→ **Dataset entries**:
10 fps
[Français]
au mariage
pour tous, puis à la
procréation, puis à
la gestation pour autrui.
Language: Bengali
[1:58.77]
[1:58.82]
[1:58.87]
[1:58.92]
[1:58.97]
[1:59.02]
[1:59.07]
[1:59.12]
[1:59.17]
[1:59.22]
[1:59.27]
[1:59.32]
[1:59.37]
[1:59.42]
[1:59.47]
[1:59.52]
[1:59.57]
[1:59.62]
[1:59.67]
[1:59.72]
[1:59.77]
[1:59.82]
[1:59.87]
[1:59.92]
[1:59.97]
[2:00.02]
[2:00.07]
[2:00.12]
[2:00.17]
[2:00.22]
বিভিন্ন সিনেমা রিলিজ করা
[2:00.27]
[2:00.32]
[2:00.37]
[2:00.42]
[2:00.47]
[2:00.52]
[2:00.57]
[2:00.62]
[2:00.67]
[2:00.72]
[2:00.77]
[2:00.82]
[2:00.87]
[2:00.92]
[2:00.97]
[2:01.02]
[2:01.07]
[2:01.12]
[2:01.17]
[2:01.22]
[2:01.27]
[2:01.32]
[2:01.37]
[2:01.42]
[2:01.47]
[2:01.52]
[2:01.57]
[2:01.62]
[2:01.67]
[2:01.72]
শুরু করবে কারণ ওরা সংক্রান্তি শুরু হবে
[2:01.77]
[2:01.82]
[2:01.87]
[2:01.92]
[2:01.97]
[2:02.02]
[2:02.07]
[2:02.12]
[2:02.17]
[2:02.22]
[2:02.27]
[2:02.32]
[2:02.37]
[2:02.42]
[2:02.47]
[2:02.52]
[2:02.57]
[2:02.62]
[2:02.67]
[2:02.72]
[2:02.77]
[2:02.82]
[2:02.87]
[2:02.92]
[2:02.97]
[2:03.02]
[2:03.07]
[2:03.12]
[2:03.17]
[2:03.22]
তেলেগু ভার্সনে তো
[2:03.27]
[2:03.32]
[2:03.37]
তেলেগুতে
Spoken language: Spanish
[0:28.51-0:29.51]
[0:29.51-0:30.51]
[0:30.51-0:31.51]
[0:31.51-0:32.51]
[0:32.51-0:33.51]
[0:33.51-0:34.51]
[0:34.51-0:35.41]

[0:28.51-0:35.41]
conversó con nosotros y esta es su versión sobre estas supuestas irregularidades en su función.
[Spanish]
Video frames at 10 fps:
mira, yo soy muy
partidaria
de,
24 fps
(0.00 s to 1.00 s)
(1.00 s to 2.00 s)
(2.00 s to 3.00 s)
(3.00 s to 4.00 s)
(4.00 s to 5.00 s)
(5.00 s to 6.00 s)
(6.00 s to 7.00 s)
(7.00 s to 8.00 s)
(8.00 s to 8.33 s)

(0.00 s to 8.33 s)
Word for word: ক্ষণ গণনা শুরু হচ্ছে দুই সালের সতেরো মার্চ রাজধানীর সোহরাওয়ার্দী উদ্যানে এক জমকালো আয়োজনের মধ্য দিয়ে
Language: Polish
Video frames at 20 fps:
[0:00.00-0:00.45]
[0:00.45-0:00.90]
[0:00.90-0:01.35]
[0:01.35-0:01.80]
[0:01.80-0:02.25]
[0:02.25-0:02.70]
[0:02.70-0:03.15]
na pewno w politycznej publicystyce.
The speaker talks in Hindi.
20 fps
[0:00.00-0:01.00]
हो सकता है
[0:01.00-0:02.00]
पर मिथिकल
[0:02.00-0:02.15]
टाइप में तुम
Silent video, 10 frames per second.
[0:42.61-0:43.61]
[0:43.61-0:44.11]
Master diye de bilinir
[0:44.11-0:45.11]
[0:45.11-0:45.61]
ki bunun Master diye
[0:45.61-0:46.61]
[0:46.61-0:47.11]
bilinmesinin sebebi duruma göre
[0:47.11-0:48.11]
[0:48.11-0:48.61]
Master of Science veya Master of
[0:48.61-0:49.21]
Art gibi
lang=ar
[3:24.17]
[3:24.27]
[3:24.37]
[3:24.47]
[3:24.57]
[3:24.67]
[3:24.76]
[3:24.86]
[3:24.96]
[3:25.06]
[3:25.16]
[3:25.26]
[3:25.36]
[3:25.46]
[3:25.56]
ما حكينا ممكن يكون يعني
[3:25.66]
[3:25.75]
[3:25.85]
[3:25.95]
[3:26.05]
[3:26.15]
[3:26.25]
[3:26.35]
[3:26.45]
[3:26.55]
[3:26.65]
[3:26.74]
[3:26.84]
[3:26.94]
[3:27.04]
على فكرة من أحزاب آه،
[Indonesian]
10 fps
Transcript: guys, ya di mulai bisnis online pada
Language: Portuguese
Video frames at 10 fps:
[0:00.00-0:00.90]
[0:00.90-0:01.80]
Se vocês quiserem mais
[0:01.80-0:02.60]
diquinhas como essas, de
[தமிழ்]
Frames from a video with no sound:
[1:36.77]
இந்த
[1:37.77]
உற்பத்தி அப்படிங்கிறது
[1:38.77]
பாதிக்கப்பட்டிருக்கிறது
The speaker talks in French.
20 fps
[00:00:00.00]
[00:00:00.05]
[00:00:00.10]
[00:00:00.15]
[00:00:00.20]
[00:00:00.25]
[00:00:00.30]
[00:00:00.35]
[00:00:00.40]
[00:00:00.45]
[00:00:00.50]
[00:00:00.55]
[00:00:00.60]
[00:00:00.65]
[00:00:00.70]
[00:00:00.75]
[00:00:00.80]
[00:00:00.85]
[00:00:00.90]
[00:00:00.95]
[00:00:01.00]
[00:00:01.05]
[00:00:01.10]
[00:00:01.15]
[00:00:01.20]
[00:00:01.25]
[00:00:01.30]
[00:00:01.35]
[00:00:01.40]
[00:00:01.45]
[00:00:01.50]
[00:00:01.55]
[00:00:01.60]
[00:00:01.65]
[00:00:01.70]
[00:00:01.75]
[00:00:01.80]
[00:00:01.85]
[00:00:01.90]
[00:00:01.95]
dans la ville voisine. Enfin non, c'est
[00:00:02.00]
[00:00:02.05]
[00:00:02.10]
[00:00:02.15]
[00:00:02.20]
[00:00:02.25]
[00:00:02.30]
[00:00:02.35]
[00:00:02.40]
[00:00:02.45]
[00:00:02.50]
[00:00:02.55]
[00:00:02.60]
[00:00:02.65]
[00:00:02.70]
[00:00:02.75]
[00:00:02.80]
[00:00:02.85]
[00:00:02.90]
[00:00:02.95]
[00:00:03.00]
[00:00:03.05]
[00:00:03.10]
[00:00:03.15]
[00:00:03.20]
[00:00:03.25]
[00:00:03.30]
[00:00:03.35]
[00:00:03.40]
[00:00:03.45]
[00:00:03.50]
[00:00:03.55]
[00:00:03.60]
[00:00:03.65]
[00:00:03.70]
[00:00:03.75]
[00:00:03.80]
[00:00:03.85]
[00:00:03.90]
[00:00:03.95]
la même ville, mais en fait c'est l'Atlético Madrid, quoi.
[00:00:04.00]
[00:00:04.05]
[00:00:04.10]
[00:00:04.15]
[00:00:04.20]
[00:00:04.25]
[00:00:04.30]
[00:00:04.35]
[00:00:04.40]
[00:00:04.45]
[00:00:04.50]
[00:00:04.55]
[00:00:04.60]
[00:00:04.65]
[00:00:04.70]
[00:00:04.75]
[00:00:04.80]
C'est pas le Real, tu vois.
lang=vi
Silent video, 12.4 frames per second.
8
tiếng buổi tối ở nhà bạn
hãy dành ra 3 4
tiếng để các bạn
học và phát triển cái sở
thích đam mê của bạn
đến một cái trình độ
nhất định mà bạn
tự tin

→ **What you have to do**:
Your task is to reproduce all of the records exactly.

→ **Task result**:
10 fps
[Français]
au mariage
pour tous, puis à la
procréation, puis à
la gestation pour autrui.
Language: Bengali
[1:58.77]
[1:58.82]
[1:58.87]
[1:58.92]
[1:58.97]
[1:59.02]
[1:59.07]
[1:59.12]
[1:59.17]
[1:59.22]
[1:59.27]
[1:59.32]
[1:59.37]
[1:59.42]
[1:59.47]
[1:59.52]
[1:59.57]
[1:59.62]
[1:59.67]
[1:59.72]
[1:59.77]
[1:59.82]
[1:59.87]
[1:59.92]
[1:59.97]
[2:00.02]
[2:00.07]
[2:00.12]
[2:00.17]
[2:00.22]
বিভিন্ন সিনেমা রিলিজ করা
[2:00.27]
[2:00.32]
[2:00.37]
[2:00.42]
[2:00.47]
[2:00.52]
[2:00.57]
[2:00.62]
[2:00.67]
[2:00.72]
[2:00.77]
[2:00.82]
[2:00.87]
[2:00.92]
[2:00.97]
[2:01.02]
[2:01.07]
[2:01.12]
[2:01.17]
[2:01.22]
[2:01.27]
[2:01.32]
[2:01.37]
[2:01.42]
[2:01.47]
[2:01.52]
[2:01.57]
[2:01.62]
[2:01.67]
[2:01.72]
শুরু করবে কারণ ওরা সংক্রান্তি শুরু হবে
[2:01.77]
[2:01.82]
[2:01.87]
[2:01.92]
[2:01.97]
[2:02.02]
[2:02.07]
[2:02.12]
[2:02.17]
[2:02.22]
[2:02.27]
[2:02.32]
[2:02.37]
[2:02.42]
[2:02.47]
[2:02.52]
[2:02.57]
[2:02.62]
[2:02.67]
[2:02.72]
[2:02.77]
[2:02.82]
[2:02.87]
[2:02.92]
[2:02.97]
[2:03.02]
[2:03.07]
[2:03.12]
[2:03.17]
[2:03.22]
তেলেগু ভার্সনে তো
[2:03.27]
[2:03.32]
[2:03.37]
তেলেগুতে
Spoken language: Spanish
[0:28.51-0:29.51]
[0:29.51-0:30.51]
[0:30.51-0:31.51]
[0:31.51-0:32.51]
[0:32.51-0:33.51]
[0:33.51-0:34.51]
[0:34.51-0:35.41]

[0:28.51-0:35.41]
conversó con nosotros y esta es su versión sobre estas supuestas irregularidades en su función.
[Spanish]
Video frames at 10 fps:
mira, yo soy muy
partidaria
de,
24 fps
(0.00 s to 1.00 s)
(1.00 s to 2.00 s)
(2.00 s to 3.00 s)
(3.00 s to 4.00 s)
(4.00 s to 5.00 s)
(5.00 s to 6.00 s)
(6.00 s to 7.00 s)
(7.00 s to 8.00 s)
(8.00 s to 8.33 s)

(0.00 s to 8.33 s)
Word for word: ক্ষণ গণনা শুরু হচ্ছে দুই সালের সতেরো মার্চ রাজধানীর সোহরাওয়ার্দী উদ্যানে এক জমকালো আয়োজনের মধ্য দিয়ে
Language: Polish
Video frames at 20 fps:
[0:00.00-0:00.45]
[0:00.45-0:00.90]
[0:00.90-0:01.35]
[0:01.35-0:01.80]
[0:01.80-0:02.25]
[0:02.25-0:02.70]
[0:02.70-0:03.15]
na pewno w politycznej publicystyce.
The speaker talks in Hindi.
20 fps
[0:00.00-0:01.00]
हो सकता है
[0:01.00-0:02.00]
पर मिथिकल
[0:02.00-0:02.15]
टाइप में तुम
Silent video, 10 frames per second.
[0:42.61-0:43.61]
[0:43.61-0:44.11]
Master diye de bilinir
[0:44.11-0:45.11]
[0:45.11-0:45.61]
ki bunun Master diye
[0:45.61-0:46.61]
[0:46.61-0:47.11]
bilinmesinin sebebi duruma göre
[0:47.11-0:48.11]
[0:48.11-0:48.61]
Master of Science veya Master of
[0:48.61-0:49.21]
Art gibi
lang=ar
[3:24.17]
[3:24.27]
[3:24.37]
[3:24.47]
[3:24.57]
[3:24.67]
[3:24.76]
[3:24.86]
[3:24.96]
[3:25.06]
[3:25.16]
[3:25.26]
[3:25.36]
[3:25.46]
[3:25.56]
ما حكينا ممكن يكون يعني
[3:25.66]
[3:25.75]
[3:25.85]
[3:25.95]
[3:26.05]
[3:26.15]
[3:26.25]
[3:26.35]
[3:26.45]
[3:26.55]
[3:26.65]
[3:26.74]
[3:26.84]
[3:26.94]
[3:27.04]
على فكرة من أحزاب آه،
[Indonesian]
10 fps
Transcript: guys, ya di mulai bisnis online pada
Language: Portuguese
Video frames at 10 fps:
[0:00.00-0:00.90]
[0:00.90-0:01.80]
Se vocês quiserem mais
[0:01.80-0:02.60]
diquinhas como essas, de
[தமிழ்]
Frames from a video with no sound:
[1:36.77]
இந்த
[1:37.77]
உற்பத்தி அப்படிங்கிறது
[1:38.77]
பாதிக்கப்பட்டிருக்கிறது
The speaker talks in French.
20 fps
[00:00:00.00]
[00:00:00.05]
[00:00:00.10]
[00:00:00.15]
[00:00:00.20]
[00:00:00.25]
[00:00:00.30]
[00:00:00.35]
[00:00:00.40]
[00:00:00.45]
[00:00:00.50]
[00:00:00.55]
[00:00:00.60]
[00:00:00.65]
[00:00:00.70]
[00:00:00.75]
[00:00:00.80]
[00:00:00.85]
[00:00:00.90]
[00:00:00.95]
[00:00:01.00]
[00:00:01.05]
[00:00:01.10]
[00:00:01.15]
[00:00:01.20]
[00:00:01.25]
[00:00:01.30]
[00:00:01.35]
[00:00:01.40]
[00:00:01.45]
[00:00:01.50]
[00:00:01.55]
[00:00:01.60]
[00:00:01.65]
[00:00:01.70]
[00:00:01.75]
[00:00:01.80]
[00:00:01.85]
[00:00:01.90]
[00:00:01.95]
dans la ville voisine. Enfin non, c'est
[00:00:02.00]
[00:00:02.05]
[00:00:02.10]
[00:00:02.15]
[00:00:02.20]
[00:00:02.25]
[00:00:02.30]
[00:00:02.35]
[00:00:02.40]
[00:00:02.45]
[00:00:02.50]
[00:00:02.55]
[00:00:02.60]
[00:00:02.65]
[00:00:02.70]
[00:00:02.75]
[00:00:02.80]
[00:00:02.85]
[00:00:02.90]
[00:00:02.95]
[00:00:03.00]
[00:00:03.05]
[00:00:03.10]
[00:00:03.15]
[00:00:03.20]
[00:00:03.25]
[00:00:03.30]
[00:00:03.35]
[00:00:03.40]
[00:00:03.45]
[00:00:03.50]
[00:00:03.55]
[00:00:03.60]
[00:00:03.65]
[00:00:03.70]
[00:00:03.75]
[00:00:03.80]
[00:00:03.85]
[00:00:03.90]
[00:00:03.95]
la même ville, mais en fait c'est l'Atlético Madrid, quoi.
[00:00:04.00]
[00:00:04.05]
[00:00:04.10]
[00:00:04.15]
[00:00:04.20]
[00:00:04.25]
[00:00:04.30]
[00:00:04.35]
[00:00:04.40]
[00:00:04.45]
[00:00:04.50]
[00:00:04.55]
[00:00:04.60]
[00:00:04.65]
[00:00:04.70]
[00:00:04.75]
[00:00:04.80]
C'est pas le Real, tu vois.
lang=vi
Silent video, 12.4 frames per second.
8
tiếng buổi tối ở nhà bạn
hãy dành ra 3 4
tiếng để các bạn
học và phát triển cái sở
thích đam mê của bạn
đến một cái trình độ
nhất định mà bạn
tự tin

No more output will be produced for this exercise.